Fu una relazione breve, interrotta dalla sua morte. Dora proveniva da una famiglia
polacca di osservanza ebraica ortodossa, e si era allontanata dalla famiglia
per sfuggire all'atmosfera opprimente che regnava in essa, trasferendosi da
sola a Berlino. Qui aveva incontrato Kafka. Sembra che sia stato un grande amore
nonostante la differenza d'età - Dora era ventenne, Kafka aveva il doppio
dei suoi anni. Condivisero i difficili tempi della crisi economica tedesca e
i mesi più duri della malattia di lui. Sembra che Dora non si sia mai
rassegnata alla sua morte e che abbia vissuto il resto della sua vita all'ombra
del suo ricordo.
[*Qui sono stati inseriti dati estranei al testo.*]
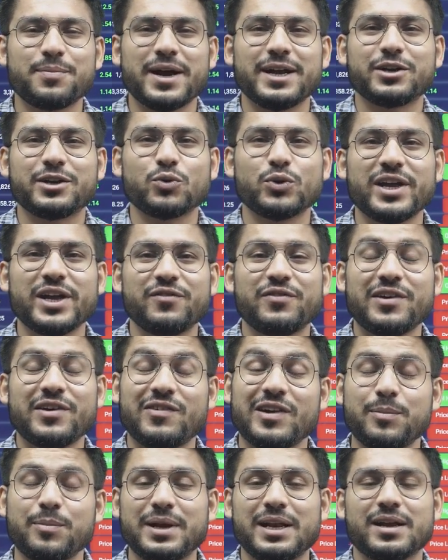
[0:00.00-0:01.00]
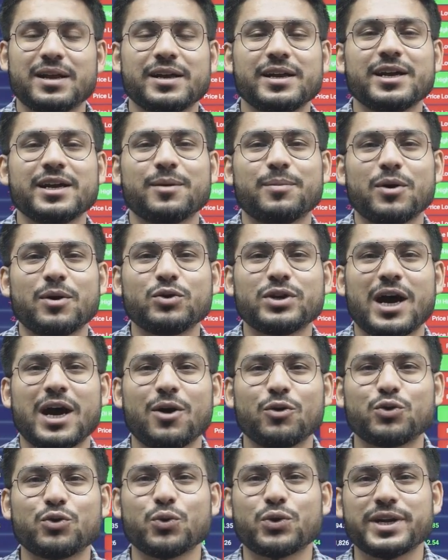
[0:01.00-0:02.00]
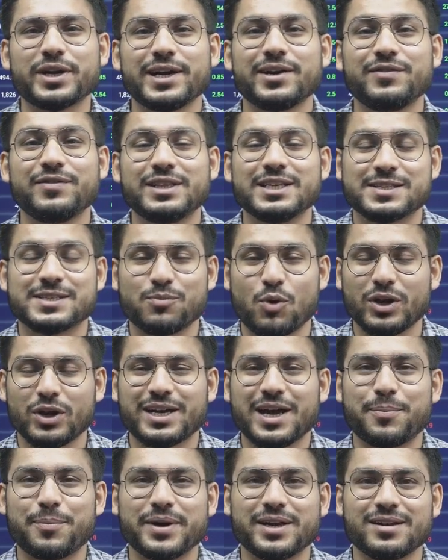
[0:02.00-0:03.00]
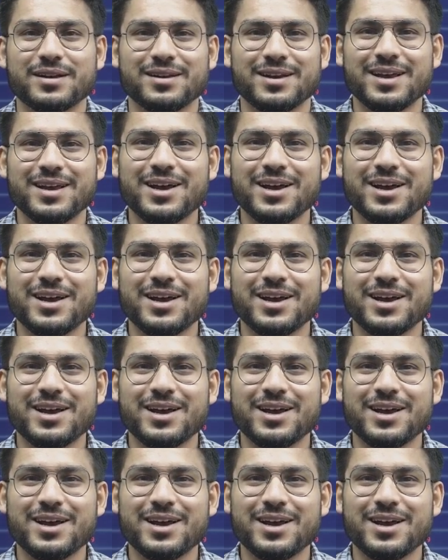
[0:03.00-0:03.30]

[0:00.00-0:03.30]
and today we will be learning about how to trade with the small capital.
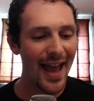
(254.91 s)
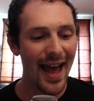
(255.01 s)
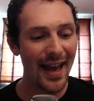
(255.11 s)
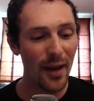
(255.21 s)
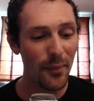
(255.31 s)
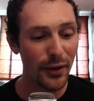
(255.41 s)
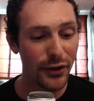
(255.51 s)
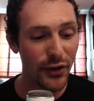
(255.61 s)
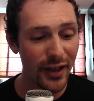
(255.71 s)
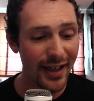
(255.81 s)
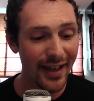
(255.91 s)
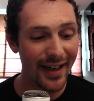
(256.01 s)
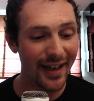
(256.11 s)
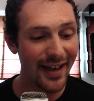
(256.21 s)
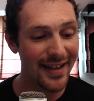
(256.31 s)
And number three
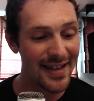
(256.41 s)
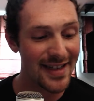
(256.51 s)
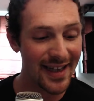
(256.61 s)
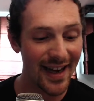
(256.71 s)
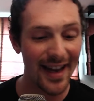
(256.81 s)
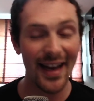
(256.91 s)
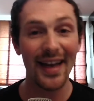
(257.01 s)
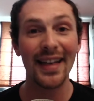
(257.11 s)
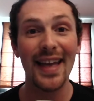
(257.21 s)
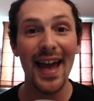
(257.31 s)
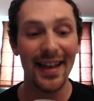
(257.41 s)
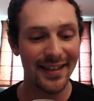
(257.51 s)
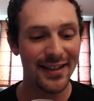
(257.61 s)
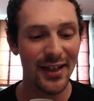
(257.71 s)
is get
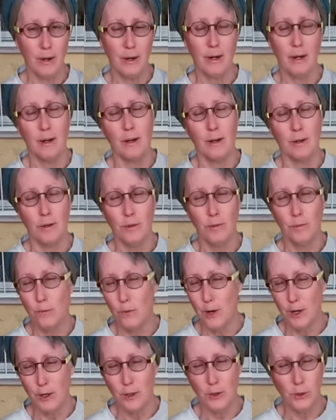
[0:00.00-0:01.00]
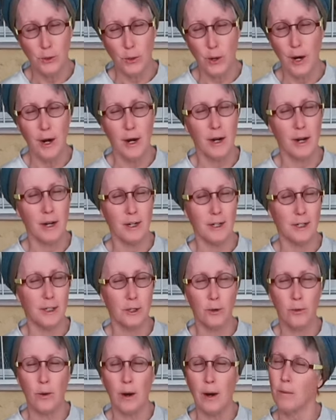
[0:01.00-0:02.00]
We and we enjoy it, and
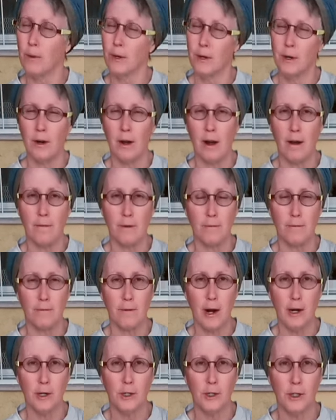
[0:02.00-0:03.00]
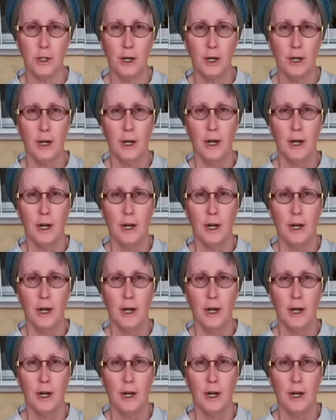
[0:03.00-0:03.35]
it's so great when you can have it fresh.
Ebbe una figlia da un uomo con cui troncò presto ogni
relazione, cui diede nome Franziska Marianna e che crebbe come se fosse stata
figlia di Kafka.
Il dramma della vita
di Dora, che si proiettò in modo tanto tragico sulla vita della figlia,
viene indagato nel lavoro dello scrittore e giornalista polacco
Remigiusz Grzela"Le
stigmatizzate"che potete
leggere integralmente e in esclusiva su questo sito.
Nel 1919 fu fidanzato
con Julie Wohryzek, ma il fidanzamento
durò solo pochi mesi, ed ebbe un'amicizia piuttosto stretta con Grete
Bloch, amica e intermediaria tra lui e Felice.
Da questa relazione si dice
fosse nato un figlio, fatto di cui Kafka non sarebbe mai venuto a conoscenza.
In proposito rimando al testo di Ervino Pocar, "Kafka
non sapeva di avere un figlio",
in: Epoca-Lettere, Milano 1953.
IL
LAVORO
Laureatosi in giurisprudenza,
Kafka aveva fatto pratica legale presso il Tribunale di Praga, poi nello studio
dell'avvocato Richard Löwy; aveva trovato un posto prima alle Assicurazioni
Generali, per poi lavorare fino agli anni della malattia presso l'Istituto di
Assicurazione contro gli Infortuni sul Lavoro per il Regno di Boemia.
Benchè avesse studiato legge più per assecondare le aspettative
della famiglia che per vero interesse, e nonostante le sue reiterate lamentele
perchè il lavoro gli sottraeva tempo ed energie che avrebbe voluto dedicare
alla scrittura, egli fu un impiegato competente e brillante, e realmente interessato
alle problematiche sociali che il suo lavoro affrontava (le assicurazioni sul
lavoro e le condizioni di lavoro degli operai).